Mark looked down at a wadded up piece of paper he was holding in his hand. He turned his attention to the doctor. “I don’t believe a thing you’re telling me. You’re just trying to guilt me into keeping her here so you can collect thousands of dollars a day. Well, doc, I’m not falling for it. I write a blog that exposes western medicine and how you have us fooled into taking drugs and spending money. You have my permission to take her off life-support. She’ll be just fine.”
“Sir, once we remove the apparatus it won't be long before your wife's heart fails.”
“You really expect me to believe that, don’t you? How many people have you hoodwinked over the years? Just give me the paperwork so we can both get out of here.”

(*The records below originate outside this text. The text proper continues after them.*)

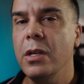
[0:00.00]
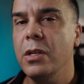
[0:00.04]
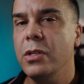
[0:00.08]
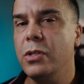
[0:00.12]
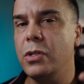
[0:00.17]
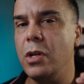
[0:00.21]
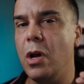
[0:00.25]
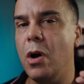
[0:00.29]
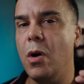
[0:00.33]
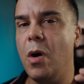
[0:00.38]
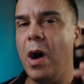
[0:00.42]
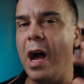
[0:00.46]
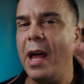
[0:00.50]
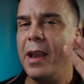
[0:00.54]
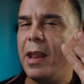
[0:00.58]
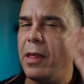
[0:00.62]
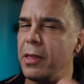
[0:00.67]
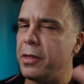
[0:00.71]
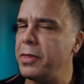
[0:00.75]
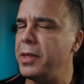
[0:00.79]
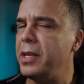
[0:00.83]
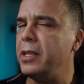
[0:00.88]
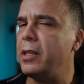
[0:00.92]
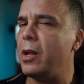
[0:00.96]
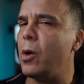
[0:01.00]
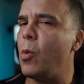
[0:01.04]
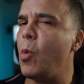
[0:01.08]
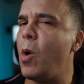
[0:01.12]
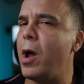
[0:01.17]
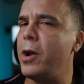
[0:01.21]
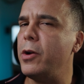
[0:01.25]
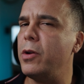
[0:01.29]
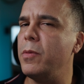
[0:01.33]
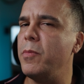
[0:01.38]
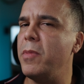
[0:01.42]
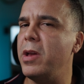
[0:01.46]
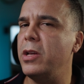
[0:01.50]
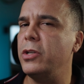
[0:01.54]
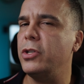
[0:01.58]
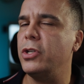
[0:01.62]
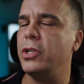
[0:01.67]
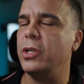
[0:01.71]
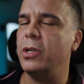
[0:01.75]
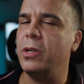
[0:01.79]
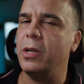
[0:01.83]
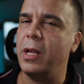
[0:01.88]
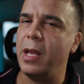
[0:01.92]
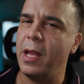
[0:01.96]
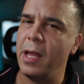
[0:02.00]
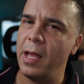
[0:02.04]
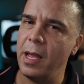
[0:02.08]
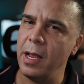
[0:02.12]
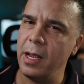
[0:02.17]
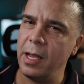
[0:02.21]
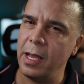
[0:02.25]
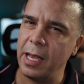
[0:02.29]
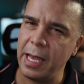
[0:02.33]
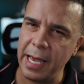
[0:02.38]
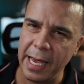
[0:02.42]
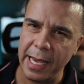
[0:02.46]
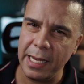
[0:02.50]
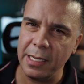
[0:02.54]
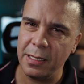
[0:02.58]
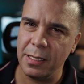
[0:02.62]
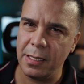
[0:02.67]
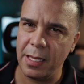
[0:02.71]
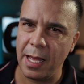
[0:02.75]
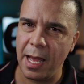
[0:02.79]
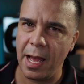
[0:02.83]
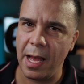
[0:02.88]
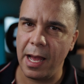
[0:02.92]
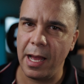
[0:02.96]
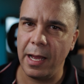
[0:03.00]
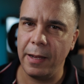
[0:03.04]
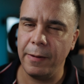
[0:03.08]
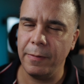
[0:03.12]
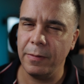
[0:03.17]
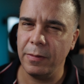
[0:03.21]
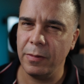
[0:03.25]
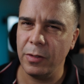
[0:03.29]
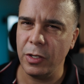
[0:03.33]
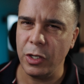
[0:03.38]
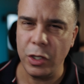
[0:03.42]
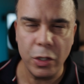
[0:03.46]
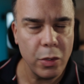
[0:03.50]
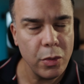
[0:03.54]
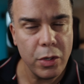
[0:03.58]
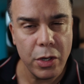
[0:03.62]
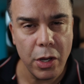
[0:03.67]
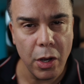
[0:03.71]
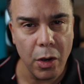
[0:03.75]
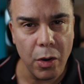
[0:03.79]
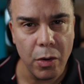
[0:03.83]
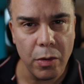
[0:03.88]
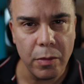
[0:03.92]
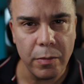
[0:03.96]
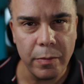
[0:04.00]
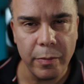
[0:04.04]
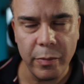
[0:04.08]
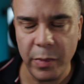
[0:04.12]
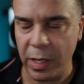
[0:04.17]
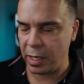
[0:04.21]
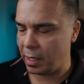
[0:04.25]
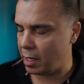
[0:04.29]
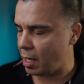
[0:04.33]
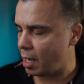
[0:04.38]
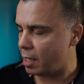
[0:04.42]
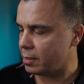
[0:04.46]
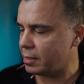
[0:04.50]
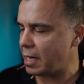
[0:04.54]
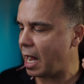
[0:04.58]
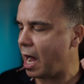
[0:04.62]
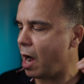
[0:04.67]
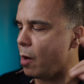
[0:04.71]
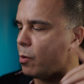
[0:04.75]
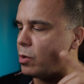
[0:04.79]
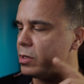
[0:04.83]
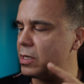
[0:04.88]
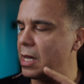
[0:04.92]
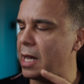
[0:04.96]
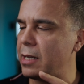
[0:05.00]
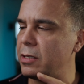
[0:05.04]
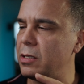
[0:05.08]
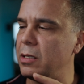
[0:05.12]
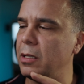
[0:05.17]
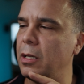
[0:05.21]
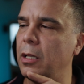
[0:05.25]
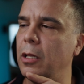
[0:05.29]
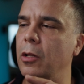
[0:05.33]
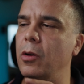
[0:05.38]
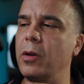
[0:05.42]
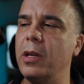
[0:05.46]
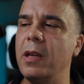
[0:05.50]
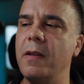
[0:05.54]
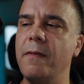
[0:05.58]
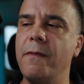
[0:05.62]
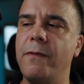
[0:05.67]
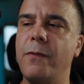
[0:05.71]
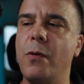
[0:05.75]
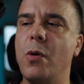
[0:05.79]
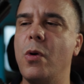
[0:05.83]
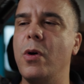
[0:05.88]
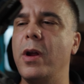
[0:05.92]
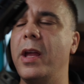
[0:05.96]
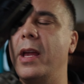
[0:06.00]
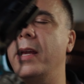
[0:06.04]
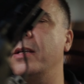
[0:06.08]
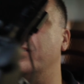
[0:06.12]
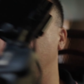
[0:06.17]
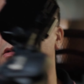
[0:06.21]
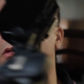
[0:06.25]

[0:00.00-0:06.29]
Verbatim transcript: So another thing that I wanted to mention in case that you know, because I was actually looking for a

“Wait here with her,” the doctor said, “I’ll be right back.”
Mark signed the paperwork and waited as a nurse disconnected the breathing tube and the intravenous feeding line. Fifteen minutes later, Angie passed. “She’s not breathing,” Mark yelled, “Someone, please help me. She isn’t breathing.”
The doctor came running in. “Mr. Felder, I told you this would happen. You did the right thing. She’s at peace now. Stay with her and say your goodbyes.” Mark sank into a chair and watched as the doctor walked away.
Mark unfolded the wad of paper in his hand and straightened it on his thigh. It was his list of New Year’s Resolutions. He read them in silence
Write a blog exposing government coverups.
Convince Angie not to get immunized.
He sobbed as he looked at his wife’s lifeless body. It was the first time he had ever kept his New Year’s resolutions.